ECLI:NL:RBZWB:2025:2452
Rechtbank Zeeland-West-Brabant
- Eerste aanleg - enkelvoudig
- Rechtspraak.nl
Beëindiging WIA-uitkering en beoordeling arbeidsongeschiktheid
Op 24 april 2025 heeft de Rechtbank Zeeland-West-Brabant uitspraak gedaan in de zaak van eiser tegen het UWV over de beëindiging van zijn WIA-uitkering. Eiser was van mening dat zijn uitkering ten onrechte was beëindigd, omdat hij meer dan 35% arbeidsongeschikt zou zijn. De rechtbank heeft echter geoordeeld dat het UWV terecht heeft besloten dat eiser per 30 juni 2023 voor 0,00% arbeidsongeschikt is. De rechtbank heeft de beroepsgronden van eiser, waaronder de onjuistheid van de vaststelling van het maatmaninkomen en de beoordeling van de beperkingen in de Functionele Mogelijkhedenlijst (FML), niet gegrond verklaard. Eiser had in oktober 2016 een scooterongeluk en was sindsdien in behandeling.
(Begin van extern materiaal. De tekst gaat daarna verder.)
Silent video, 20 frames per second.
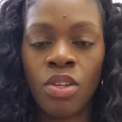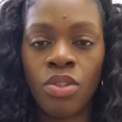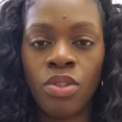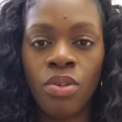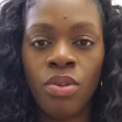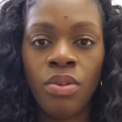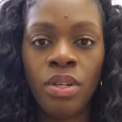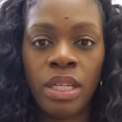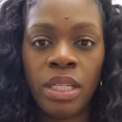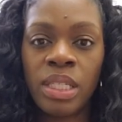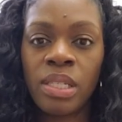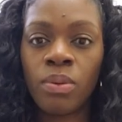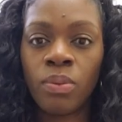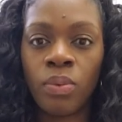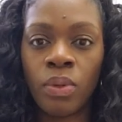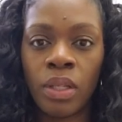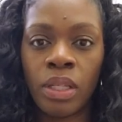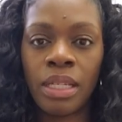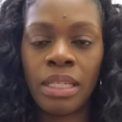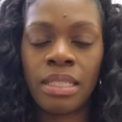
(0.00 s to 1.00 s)
you need to
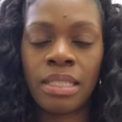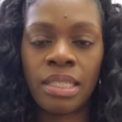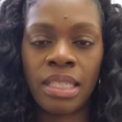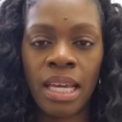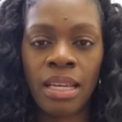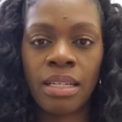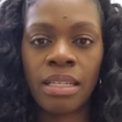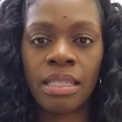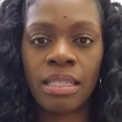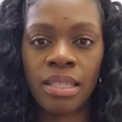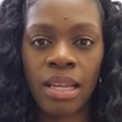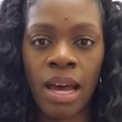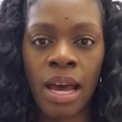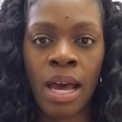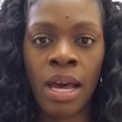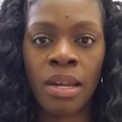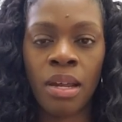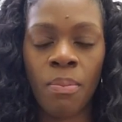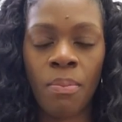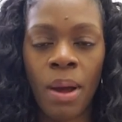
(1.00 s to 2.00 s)
really set
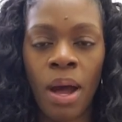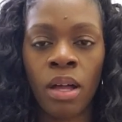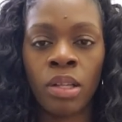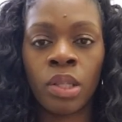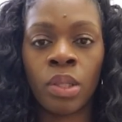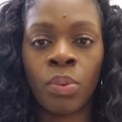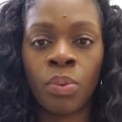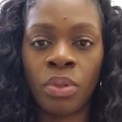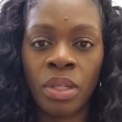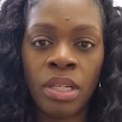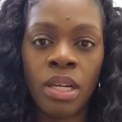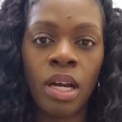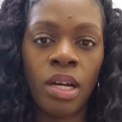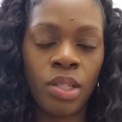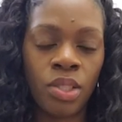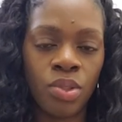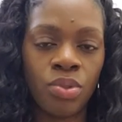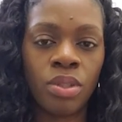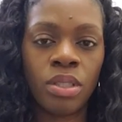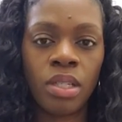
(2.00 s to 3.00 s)
aside about
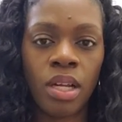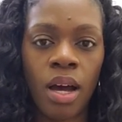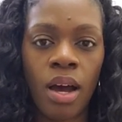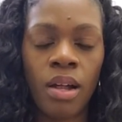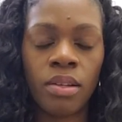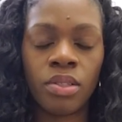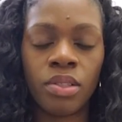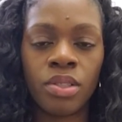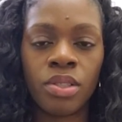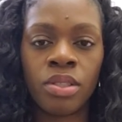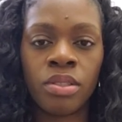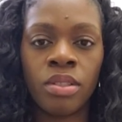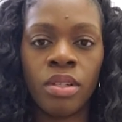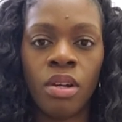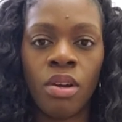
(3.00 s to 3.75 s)
$300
Het UWV had eerder een WIA-uitkering toegekend, maar na herbeoordeling concludeerde het dat eiser weer beschikte over benutbare mogelijkheden. De rechtbank heeft vastgesteld dat de verzekeringsartsen van het UWV adequaat hebben gerapporteerd en dat de medische en arbeidskundige grondslagen van het bestreden besluit voldoende onderbouwd zijn. De rechtbank heeft het beroep van eiser ongegrond verklaard, wat betekent dat de beëindiging van de WIA-uitkering in stand blijft. Eiser krijgt geen griffierecht terug en ook geen vergoeding van proceskosten.